Comparative analysis of the changes that occurred in bacterial communities between T₀ and T_S. In this analysis, the abundance of each of the 113 OTUs in the T_S data set was extracted from the T₀ data set; their relative abundances at T₀ and T_S were then compared to illustrate converging or diverging trajectories of abundance among spoiled samples of the same food type. The plots show the results of the principal coordinates analysis (PCoA) that used pairwise weighted UNIFRAC distances for each food type at T₀ (white symbols) and T_S (gray symbols). Samples that came from the same batch of food are connected with a thin striped line.
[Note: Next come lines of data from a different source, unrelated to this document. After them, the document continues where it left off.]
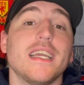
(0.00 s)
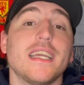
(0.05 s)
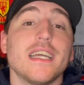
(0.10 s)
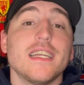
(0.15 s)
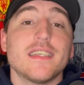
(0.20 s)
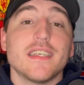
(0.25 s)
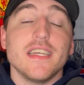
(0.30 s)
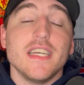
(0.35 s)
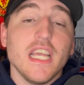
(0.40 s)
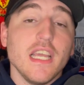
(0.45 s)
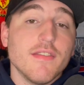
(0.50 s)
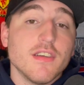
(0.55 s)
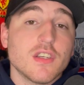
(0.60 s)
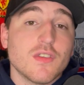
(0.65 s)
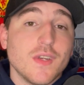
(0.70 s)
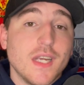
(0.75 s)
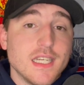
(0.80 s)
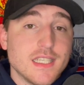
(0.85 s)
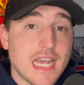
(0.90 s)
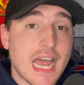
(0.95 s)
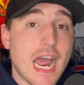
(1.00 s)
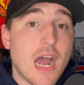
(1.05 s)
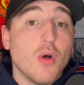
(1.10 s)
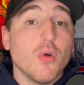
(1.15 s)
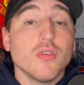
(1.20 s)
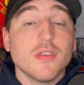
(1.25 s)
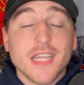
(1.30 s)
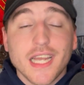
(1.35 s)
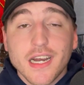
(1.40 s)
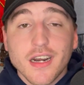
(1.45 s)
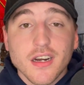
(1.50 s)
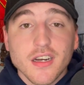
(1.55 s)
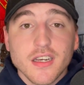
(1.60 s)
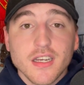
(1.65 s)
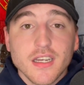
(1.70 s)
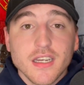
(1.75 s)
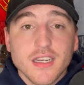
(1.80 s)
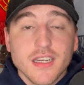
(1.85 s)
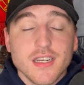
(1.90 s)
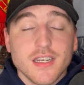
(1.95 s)
Kitts and Nevis fans out there
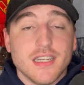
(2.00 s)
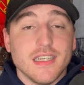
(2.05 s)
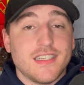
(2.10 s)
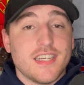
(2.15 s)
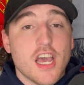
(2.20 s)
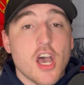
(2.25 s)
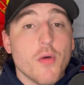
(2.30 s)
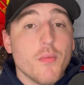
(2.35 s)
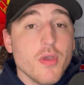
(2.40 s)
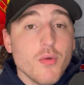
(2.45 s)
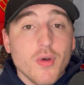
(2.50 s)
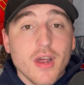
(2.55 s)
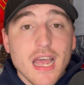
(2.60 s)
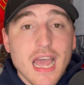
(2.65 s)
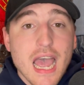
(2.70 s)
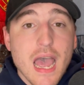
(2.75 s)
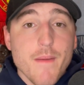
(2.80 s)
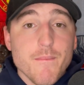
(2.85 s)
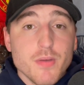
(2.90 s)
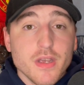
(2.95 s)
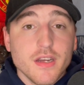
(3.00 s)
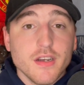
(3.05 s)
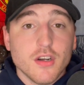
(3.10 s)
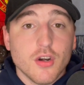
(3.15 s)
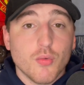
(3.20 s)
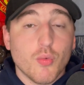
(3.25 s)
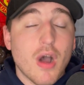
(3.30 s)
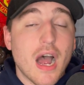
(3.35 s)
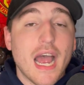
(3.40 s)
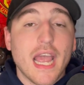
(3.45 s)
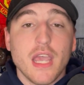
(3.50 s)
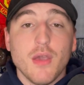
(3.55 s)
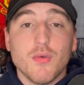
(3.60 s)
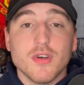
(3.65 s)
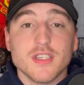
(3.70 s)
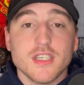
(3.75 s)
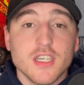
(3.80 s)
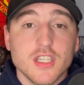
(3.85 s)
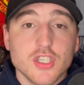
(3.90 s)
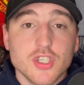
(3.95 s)
could tell me what happened or why he
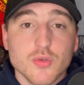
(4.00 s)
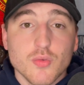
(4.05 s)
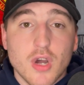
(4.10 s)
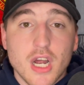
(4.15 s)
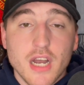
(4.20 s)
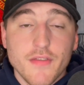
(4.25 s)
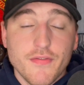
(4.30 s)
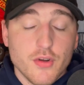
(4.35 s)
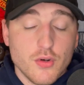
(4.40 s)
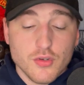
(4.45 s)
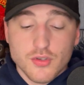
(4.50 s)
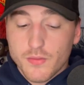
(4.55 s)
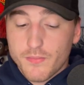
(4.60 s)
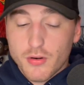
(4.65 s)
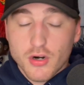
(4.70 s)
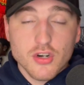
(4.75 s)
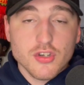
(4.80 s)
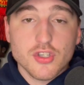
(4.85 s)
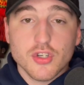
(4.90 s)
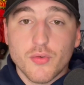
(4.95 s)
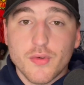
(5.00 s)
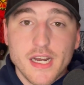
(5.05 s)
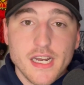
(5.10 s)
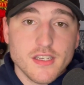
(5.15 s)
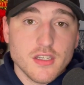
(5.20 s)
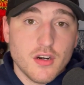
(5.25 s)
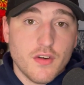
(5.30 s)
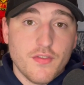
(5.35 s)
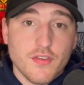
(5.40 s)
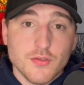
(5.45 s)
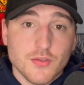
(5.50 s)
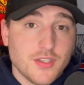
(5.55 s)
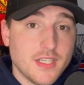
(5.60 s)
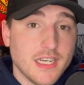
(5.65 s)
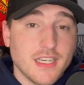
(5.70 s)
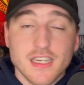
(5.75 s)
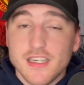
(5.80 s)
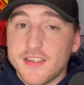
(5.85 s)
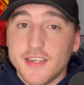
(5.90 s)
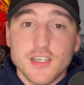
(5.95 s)
wasn't in the squad, if it was a personal reason or if it was
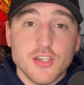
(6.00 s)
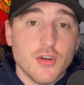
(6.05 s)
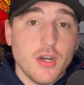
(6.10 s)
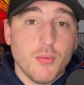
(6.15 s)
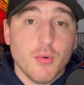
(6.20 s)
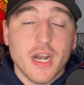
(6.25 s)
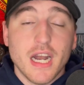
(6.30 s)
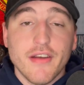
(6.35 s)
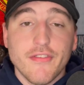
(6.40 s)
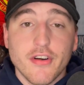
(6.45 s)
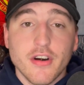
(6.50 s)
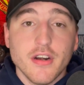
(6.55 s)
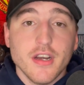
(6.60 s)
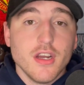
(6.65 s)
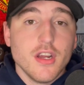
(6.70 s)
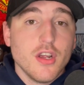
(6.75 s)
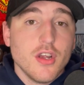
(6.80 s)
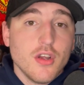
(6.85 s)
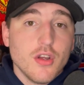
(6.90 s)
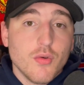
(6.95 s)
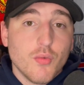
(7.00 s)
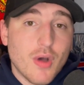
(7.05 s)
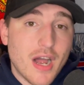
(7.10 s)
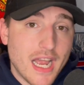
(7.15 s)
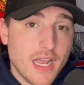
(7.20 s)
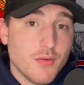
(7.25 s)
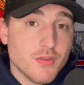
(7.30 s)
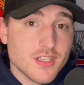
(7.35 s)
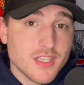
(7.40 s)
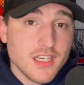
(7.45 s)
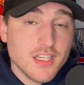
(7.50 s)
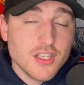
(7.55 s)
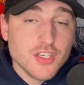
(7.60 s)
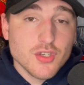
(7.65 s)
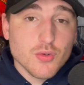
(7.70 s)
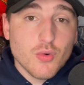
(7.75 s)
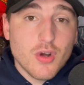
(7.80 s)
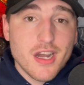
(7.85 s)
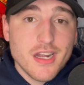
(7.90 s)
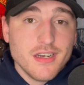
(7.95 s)
sickness, injury, whatever, why he wasn't in the
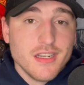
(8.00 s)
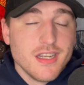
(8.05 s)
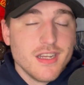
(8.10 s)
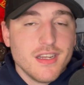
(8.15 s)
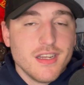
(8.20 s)
squad,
Food types were analyzed in three separate plots and independent UNIFRAC analysis (a–c) for clarity. (a) Meat samples. Diced bacon and poultry sausages samples (squares); ground beef and ground veal samples (circles). (b) Salmon samples. Salmon fillet samples (squares); smoked salmon samples (circles). (c) Cod and shrimp samples. Cod fillet samples (squares); cooked shrimp samples (circles). The proportion of variance explained by each axis is shown.